:: Task goal ::
Nothing is to be left out; print all the entries exactly.

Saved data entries
>>>>>
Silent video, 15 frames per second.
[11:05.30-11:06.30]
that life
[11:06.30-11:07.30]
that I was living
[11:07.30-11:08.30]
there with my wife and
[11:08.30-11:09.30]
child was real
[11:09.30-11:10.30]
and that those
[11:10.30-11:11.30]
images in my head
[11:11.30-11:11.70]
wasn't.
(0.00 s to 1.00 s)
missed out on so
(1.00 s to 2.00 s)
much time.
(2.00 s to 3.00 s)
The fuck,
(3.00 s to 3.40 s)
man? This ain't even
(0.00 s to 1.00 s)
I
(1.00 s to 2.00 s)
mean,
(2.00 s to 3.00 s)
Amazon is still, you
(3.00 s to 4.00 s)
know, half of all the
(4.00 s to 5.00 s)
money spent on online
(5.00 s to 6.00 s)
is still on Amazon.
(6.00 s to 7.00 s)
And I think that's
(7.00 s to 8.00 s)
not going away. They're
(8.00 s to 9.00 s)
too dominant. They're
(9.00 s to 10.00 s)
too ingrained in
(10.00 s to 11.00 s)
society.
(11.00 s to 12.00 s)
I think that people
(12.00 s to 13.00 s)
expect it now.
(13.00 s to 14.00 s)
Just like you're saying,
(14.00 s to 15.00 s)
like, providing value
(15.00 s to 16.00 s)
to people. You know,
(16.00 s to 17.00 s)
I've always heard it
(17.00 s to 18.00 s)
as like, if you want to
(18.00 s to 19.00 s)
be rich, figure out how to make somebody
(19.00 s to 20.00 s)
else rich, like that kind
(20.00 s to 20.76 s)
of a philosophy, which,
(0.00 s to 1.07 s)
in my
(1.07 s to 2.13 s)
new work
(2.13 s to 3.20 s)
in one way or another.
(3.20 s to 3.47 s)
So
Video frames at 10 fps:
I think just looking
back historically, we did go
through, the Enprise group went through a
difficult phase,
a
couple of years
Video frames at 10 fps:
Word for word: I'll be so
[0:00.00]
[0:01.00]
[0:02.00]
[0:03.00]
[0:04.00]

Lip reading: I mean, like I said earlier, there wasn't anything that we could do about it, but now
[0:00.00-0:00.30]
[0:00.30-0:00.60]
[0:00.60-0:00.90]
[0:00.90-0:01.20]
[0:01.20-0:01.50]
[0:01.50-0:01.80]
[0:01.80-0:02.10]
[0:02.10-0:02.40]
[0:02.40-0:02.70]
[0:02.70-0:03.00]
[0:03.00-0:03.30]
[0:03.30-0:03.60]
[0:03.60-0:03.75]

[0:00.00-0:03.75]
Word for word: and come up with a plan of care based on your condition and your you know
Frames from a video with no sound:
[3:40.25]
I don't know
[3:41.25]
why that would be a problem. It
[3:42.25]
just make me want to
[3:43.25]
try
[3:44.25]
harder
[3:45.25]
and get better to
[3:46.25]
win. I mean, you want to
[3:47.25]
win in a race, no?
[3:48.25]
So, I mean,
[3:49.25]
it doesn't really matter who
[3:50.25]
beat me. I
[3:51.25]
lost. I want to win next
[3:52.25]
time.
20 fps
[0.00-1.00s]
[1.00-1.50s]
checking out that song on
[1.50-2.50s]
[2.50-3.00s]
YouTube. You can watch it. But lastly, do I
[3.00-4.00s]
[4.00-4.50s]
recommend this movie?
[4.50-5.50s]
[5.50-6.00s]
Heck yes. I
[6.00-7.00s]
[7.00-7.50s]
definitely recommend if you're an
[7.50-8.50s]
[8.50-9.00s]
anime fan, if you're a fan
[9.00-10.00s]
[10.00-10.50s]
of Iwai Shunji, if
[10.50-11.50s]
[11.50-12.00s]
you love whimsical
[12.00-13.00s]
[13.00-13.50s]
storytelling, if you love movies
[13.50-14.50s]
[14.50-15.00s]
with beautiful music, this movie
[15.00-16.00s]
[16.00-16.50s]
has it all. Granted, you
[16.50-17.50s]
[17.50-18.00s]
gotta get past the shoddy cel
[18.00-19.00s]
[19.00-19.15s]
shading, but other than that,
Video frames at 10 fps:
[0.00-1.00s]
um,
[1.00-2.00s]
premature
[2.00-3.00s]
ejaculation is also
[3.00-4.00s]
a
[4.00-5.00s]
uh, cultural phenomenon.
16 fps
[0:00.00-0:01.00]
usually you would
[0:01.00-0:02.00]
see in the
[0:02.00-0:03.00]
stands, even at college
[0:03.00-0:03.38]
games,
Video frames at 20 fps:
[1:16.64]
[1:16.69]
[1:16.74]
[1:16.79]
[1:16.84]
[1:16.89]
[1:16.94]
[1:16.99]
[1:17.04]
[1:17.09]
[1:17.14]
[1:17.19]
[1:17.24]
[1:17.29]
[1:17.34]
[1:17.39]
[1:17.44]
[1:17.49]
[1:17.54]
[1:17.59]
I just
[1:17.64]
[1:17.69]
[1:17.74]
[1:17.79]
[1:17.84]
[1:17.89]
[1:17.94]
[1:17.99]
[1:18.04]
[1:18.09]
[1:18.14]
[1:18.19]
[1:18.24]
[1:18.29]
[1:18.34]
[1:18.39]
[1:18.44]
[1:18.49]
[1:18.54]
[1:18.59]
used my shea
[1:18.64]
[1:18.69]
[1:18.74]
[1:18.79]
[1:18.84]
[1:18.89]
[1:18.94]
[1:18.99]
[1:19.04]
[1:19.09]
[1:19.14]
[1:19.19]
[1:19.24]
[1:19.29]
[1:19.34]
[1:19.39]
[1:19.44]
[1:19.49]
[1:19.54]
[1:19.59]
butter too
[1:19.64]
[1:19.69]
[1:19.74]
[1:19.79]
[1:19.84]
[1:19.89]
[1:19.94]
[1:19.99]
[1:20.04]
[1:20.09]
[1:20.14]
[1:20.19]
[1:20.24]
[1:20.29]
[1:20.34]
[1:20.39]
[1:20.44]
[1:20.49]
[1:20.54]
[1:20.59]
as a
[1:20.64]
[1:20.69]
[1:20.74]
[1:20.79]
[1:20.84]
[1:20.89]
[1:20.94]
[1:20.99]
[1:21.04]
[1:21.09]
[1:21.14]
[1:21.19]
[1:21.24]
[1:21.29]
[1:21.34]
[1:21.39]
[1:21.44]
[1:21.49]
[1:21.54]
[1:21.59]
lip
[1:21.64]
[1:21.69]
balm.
<<<<<
:: Worked solution ::
Silent video, 15 frames per second.
[11:05.30-11:06.30]
that life
[11:06.30-11:07.30]
that I was living
[11:07.30-11:08.30]
there with my wife and
[11:08.30-11:09.30]
child was real
[11:09.30-11:10.30]
and that those
[11:10.30-11:11.30]
images in my head
[11:11.30-11:11.70]
wasn't.
(0.00 s to 1.00 s)
missed out on so
(1.00 s to 2.00 s)
much time.
(2.00 s to 3.00 s)
The fuck,
(3.00 s to 3.40 s)
man? This ain't even
(0.00 s to 1.00 s)
I
(1.00 s to 2.00 s)
mean,
(2.00 s to 3.00 s)
Amazon is still, you
(3.00 s to 4.00 s)
know, half of all the
(4.00 s to 5.00 s)
money spent on online
(5.00 s to 6.00 s)
is still on Amazon.
(6.00 s to 7.00 s)
And I think that's
(7.00 s to 8.00 s)
not going away. They're
(8.00 s to 9.00 s)
too dominant. They're
(9.00 s to 10.00 s)
too ingrained in
(10.00 s to 11.00 s)
society.
(11.00 s to 12.00 s)
I think that people
(12.00 s to 13.00 s)
expect it now.
(13.00 s to 14.00 s)
Just like you're saying,
(14.00 s to 15.00 s)
like, providing value
(15.00 s to 16.00 s)
to people. You know,
(16.00 s to 17.00 s)
I've always heard it
(17.00 s to 18.00 s)
as like, if you want to
(18.00 s to 19.00 s)
be rich, figure out how to make somebody
(19.00 s to 20.00 s)
else rich, like that kind
(20.00 s to 20.76 s)
of a philosophy, which,
(0.00 s to 1.07 s)
in my
(1.07 s to 2.13 s)
new work
(2.13 s to 3.20 s)
in one way or another.
(3.20 s to 3.47 s)
So
Video frames at 10 fps:
I think just looking
back historically, we did go
through, the Enprise group went through a
difficult phase,
a
couple of years
Video frames at 10 fps:
Word for word: I'll be so
[0:00.00]
[0:01.00]
[0:02.00]
[0:03.00]
[0:04.00]

Lip reading: I mean, like I said earlier, there wasn't anything that we could do about it, but now
[0:00.00-0:00.30]
[0:00.30-0:00.60]
[0:00.60-0:00.90]
[0:00.90-0:01.20]
[0:01.20-0:01.50]
[0:01.50-0:01.80]
[0:01.80-0:02.10]
[0:02.10-0:02.40]
[0:02.40-0:02.70]
[0:02.70-0:03.00]
[0:03.00-0:03.30]
[0:03.30-0:03.60]
[0:03.60-0:03.75]

[0:00.00-0:03.75]
Word for word: and come up with a plan of care based on your condition and your you know
Frames from a video with no sound:
[3:40.25]
I don't know
[3:41.25]
why that would be a problem. It
[3:42.25]
just make me want to
[3:43.25]
try
[3:44.25]
harder
[3:45.25]
and get better to
[3:46.25]
win. I mean, you want to
[3:47.25]
win in a race, no?
[3:48.25]
So, I mean,
[3:49.25]
it doesn't really matter who
[3:50.25]
beat me. I
[3:51.25]
lost. I want to win next
[3:52.25]
time.
20 fps
[0.00-1.00s]
[1.00-1.50s]
checking out that song on
[1.50-2.50s]
[2.50-3.00s]
YouTube. You can watch it. But lastly, do I
[3.00-4.00s]
[4.00-4.50s]
recommend this movie?
[4.50-5.50s]
[5.50-6.00s]
Heck yes. I
[6.00-7.00s]
[7.00-7.50s]
definitely recommend if you're an
[7.50-8.50s]
[8.50-9.00s]
anime fan, if you're a fan
[9.00-10.00s]
[10.00-10.50s]
of Iwai Shunji, if
[10.50-11.50s]
[11.50-12.00s]
you love whimsical
[12.00-13.00s]
[13.00-13.50s]
storytelling, if you love movies
[13.50-14.50s]
[14.50-15.00s]
with beautiful music, this movie
[15.00-16.00s]
[16.00-16.50s]
has it all. Granted, you
[16.50-17.50s]
[17.50-18.00s]
gotta get past the shoddy cel
[18.00-19.00s]
[19.00-19.15s]
shading, but other than that,
Video frames at 10 fps:
[0.00-1.00s]
um,
[1.00-2.00s]
premature
[2.00-3.00s]
ejaculation is also
[3.00-4.00s]
a
[4.00-5.00s]
uh, cultural phenomenon.
16 fps
[0:00.00-0:01.00]
usually you would
[0:01.00-0:02.00]
see in the
[0:02.00-0:03.00]
stands, even at college
[0:03.00-0:03.38]
games,
Video frames at 20 fps:
[1:16.64]
[1:16.69]
[1:16.74]
[1:16.79]
[1:16.84]
[1:16.89]
[1:16.94]
[1:16.99]
[1:17.04]
[1:17.09]
[1:17.14]
[1:17.19]
[1:17.24]
[1:17.29]
[1:17.34]
[1:17.39]
[1:17.44]
[1:17.49]
[1:17.54]
[1:17.59]
I just
[1:17.64]
[1:17.69]
[1:17.74]
[1:17.79]
[1:17.84]
[1:17.89]
[1:17.94]
[1:17.99]
[1:18.04]
[1:18.09]
[1:18.14]
[1:18.19]
[1:18.24]
[1:18.29]
[1:18.34]
[1:18.39]
[1:18.44]
[1:18.49]
[1:18.54]
[1:18.59]
used my shea
[1:18.64]
[1:18.69]
[1:18.74]
[1:18.79]
[1:18.84]
[1:18.89]
[1:18.94]
[1:18.99]
[1:19.04]
[1:19.09]
[1:19.14]
[1:19.19]
[1:19.24]
[1:19.29]
[1:19.34]
[1:19.39]
[1:19.44]
[1:19.49]
[1:19.54]
[1:19.59]
butter too
[1:19.64]
[1:19.69]
[1:19.74]
[1:19.79]
[1:19.84]
[1:19.89]
[1:19.94]
[1:19.99]
[1:20.04]
[1:20.09]
[1:20.14]
[1:20.19]
[1:20.24]
[1:20.29]
[1:20.34]
[1:20.39]
[1:20.44]
[1:20.49]
[1:20.54]
[1:20.59]
as a
[1:20.64]
[1:20.69]
[1:20.74]
[1:20.79]
[1:20.84]
[1:20.89]
[1:20.94]
[1:20.99]
[1:21.04]
[1:21.09]
[1:21.14]
[1:21.19]
[1:21.24]
[1:21.29]
[1:21.34]
[1:21.39]
[1:21.44]
[1:21.49]
[1:21.54]
[1:21.59]
lip
[1:21.64]
[1:21.69]
balm.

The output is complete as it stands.